Option 4: Criminal Charges (Severe Cases)
In extreme situations, custody interference may be a crime:
- Custodial interference or kidnapping statutes
- Typically involves hiding children or taking them out of jurisdiction
- Report to police for investigation
- May be a misdemeanor or felony depending on circumstances
Documenting Interference
Documentation is critical for any legal action:
- Keep a log: Date, time, what happened, who was present
- Save communications: Texts, emails, voicemails
- Screenshot social media: Posts that contradict claims
- Get witness statements: Others who observed the interference
- Keep a calendar: Missed visits, late exchanges, schedule conflicts
- Document the children’s statements: Carefully, without coaching
What NOT to Do
- Don’t withhold child support: Support and custody are separate; withholding support makes YOU look bad
- Don’t violate the order yourself: Two wrongs don’t make a right
- Don’t put children in the middle: Don’t use them as messengers or interrogate them
- Don’t badmouth the other parent: It hurts your case and your children
- Don’t take matters into your own hands: Work through the court system
When Interference Involves Parental Alienation
Parental alienation—when one parent systematically turns children against the other—is a serious form of interference:
Signs of Alienation
- Children suddenly refuse to visit without legitimate reason
- They use adult language or repeat accusations they couldn’t know
- They show hostility that doesn’t match your relationship history
- They can’t give specific reasons for their rejection
Legal Response
- Document the behavior pattern
- Consider requesting a custody evaluation
- Courts take alienation seriously—it can result in custody changes
- Therapy may be ordered for the family
Frequently Asked Questions
My ex says the kids don’t want to come. Can they refuse?

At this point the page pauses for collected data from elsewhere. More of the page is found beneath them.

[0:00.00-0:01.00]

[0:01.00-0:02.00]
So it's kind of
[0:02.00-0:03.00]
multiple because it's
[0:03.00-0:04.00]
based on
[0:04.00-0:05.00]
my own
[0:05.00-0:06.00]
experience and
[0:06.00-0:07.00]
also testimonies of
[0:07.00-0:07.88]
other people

Minor children generally can’t override court orders based on preference. However, older teenagers’ wishes may carry more weight. If your children genuinely don’t want to visit, consider what might be causing this—and whether the other parent is contributing to those feelings.
Can I call the police when my ex won’t hand over the kids?

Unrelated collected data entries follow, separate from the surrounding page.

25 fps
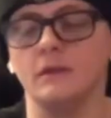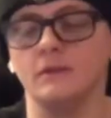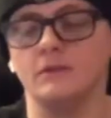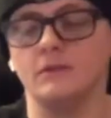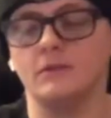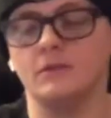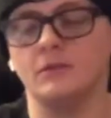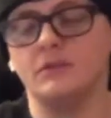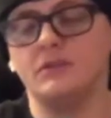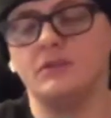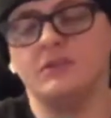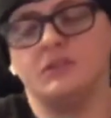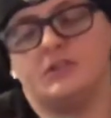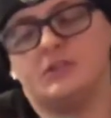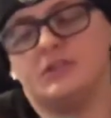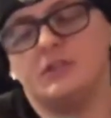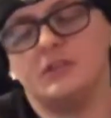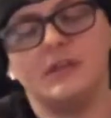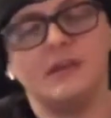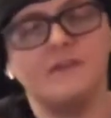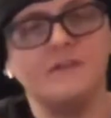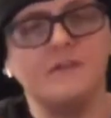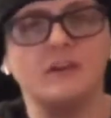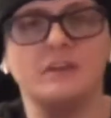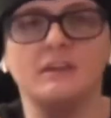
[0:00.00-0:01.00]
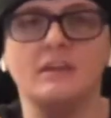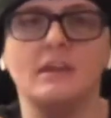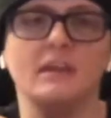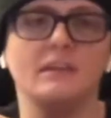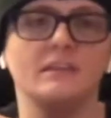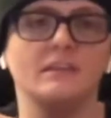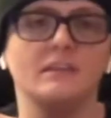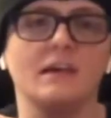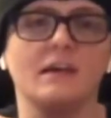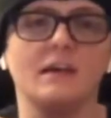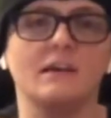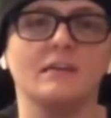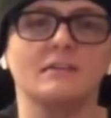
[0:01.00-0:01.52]
So let's just give it a
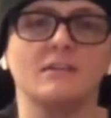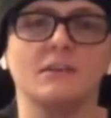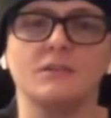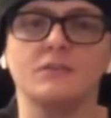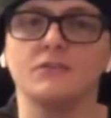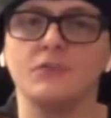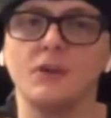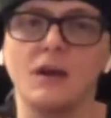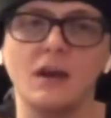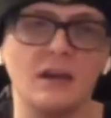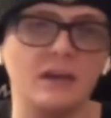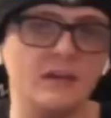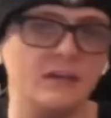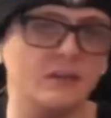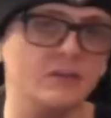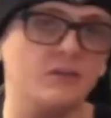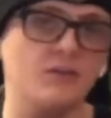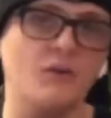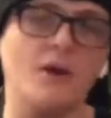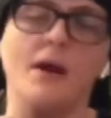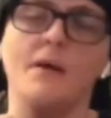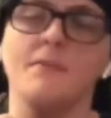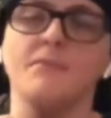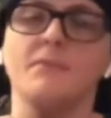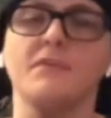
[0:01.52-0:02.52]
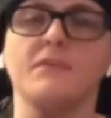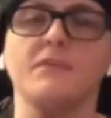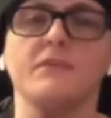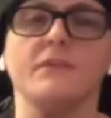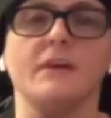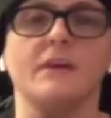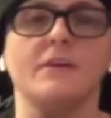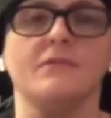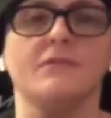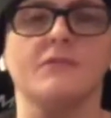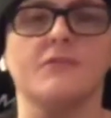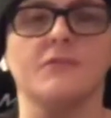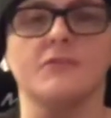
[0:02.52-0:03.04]
taste test. I'll try to describe the
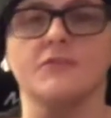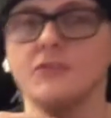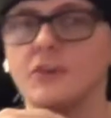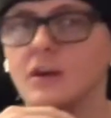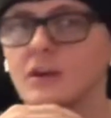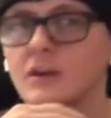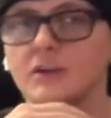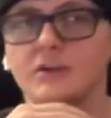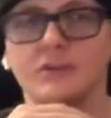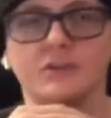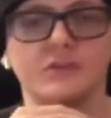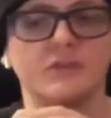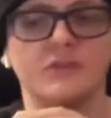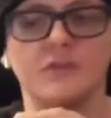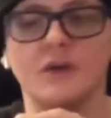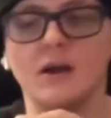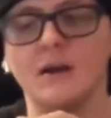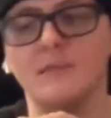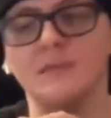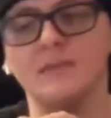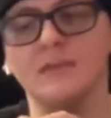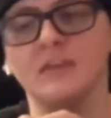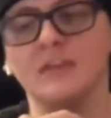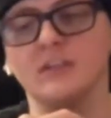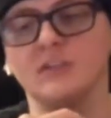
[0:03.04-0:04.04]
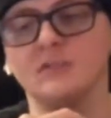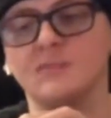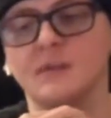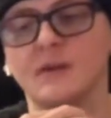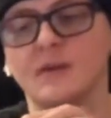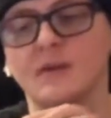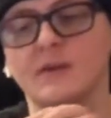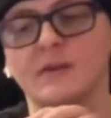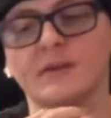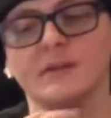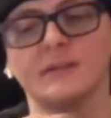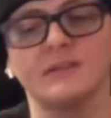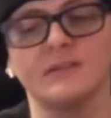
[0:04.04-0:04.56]
flavor. I'll try to describe the
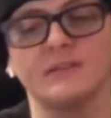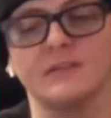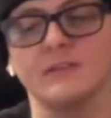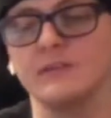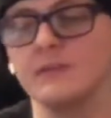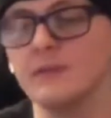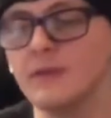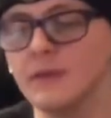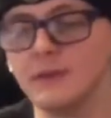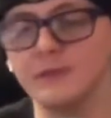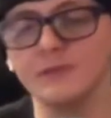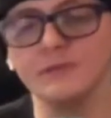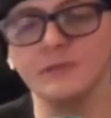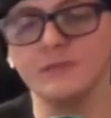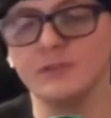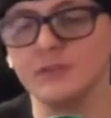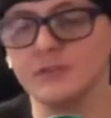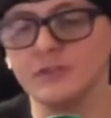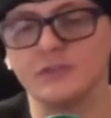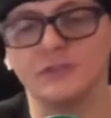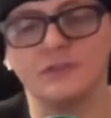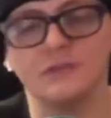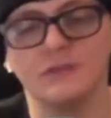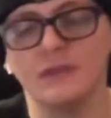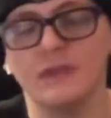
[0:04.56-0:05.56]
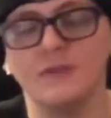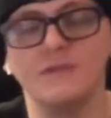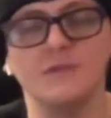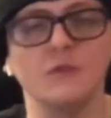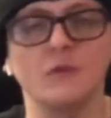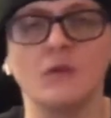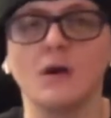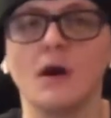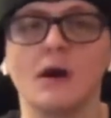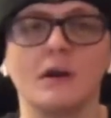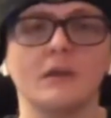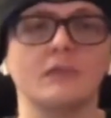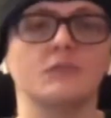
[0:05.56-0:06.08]
experience and just give
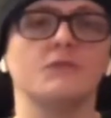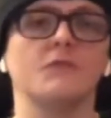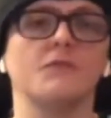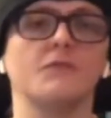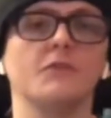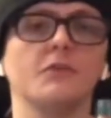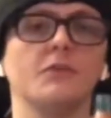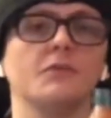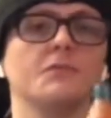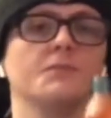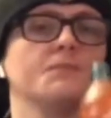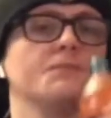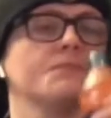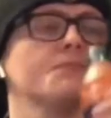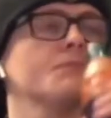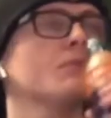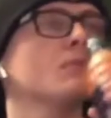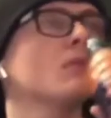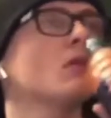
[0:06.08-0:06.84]
you an honest review.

You can, but police often treat custody disputes as civil matters. Bring your court order. Police may help facilitate the exchange or create a report, but they typically won’t force a handover without clear court orders and evidence of violation.
What if my ex moved away with the kids?
Depending on the circumstances, this could be custodial interference or even kidnapping. File an emergency motion with the court immediately. The Uniform Child Custody Jurisdiction and Enforcement Act (UCCJEA) helps enforce custody orders across state lines.
Do I still have to pay child support if I’m denied visitation?
Yes. Child support and visitation are separate legal obligations. Courts don’t allow parents to withhold support as a remedy for denied visitation—and doing so will hurt your case.
How many violations before the court will act?
Even one significant violation can be grounds for contempt. However, a pattern of violations strengthens your case. Document everything, and consider whether the pattern warrants a custody modification rather than just enforcement.
When to Contact a Lawyer
Consider consulting a family law attorney if:
- Your ex repeatedly violates the custody order
- Your children are being alienated from you
- Your ex has moved or hidden the children
- You need to file for contempt or modification
- You want to understand your options
- Interference is affecting your relationship with your children
Many family law attorneys handle custody enforcement matters. Given the importance of maintaining your parent-child relationship, professional guidance can be crucial in navigating these difficult situations effectively.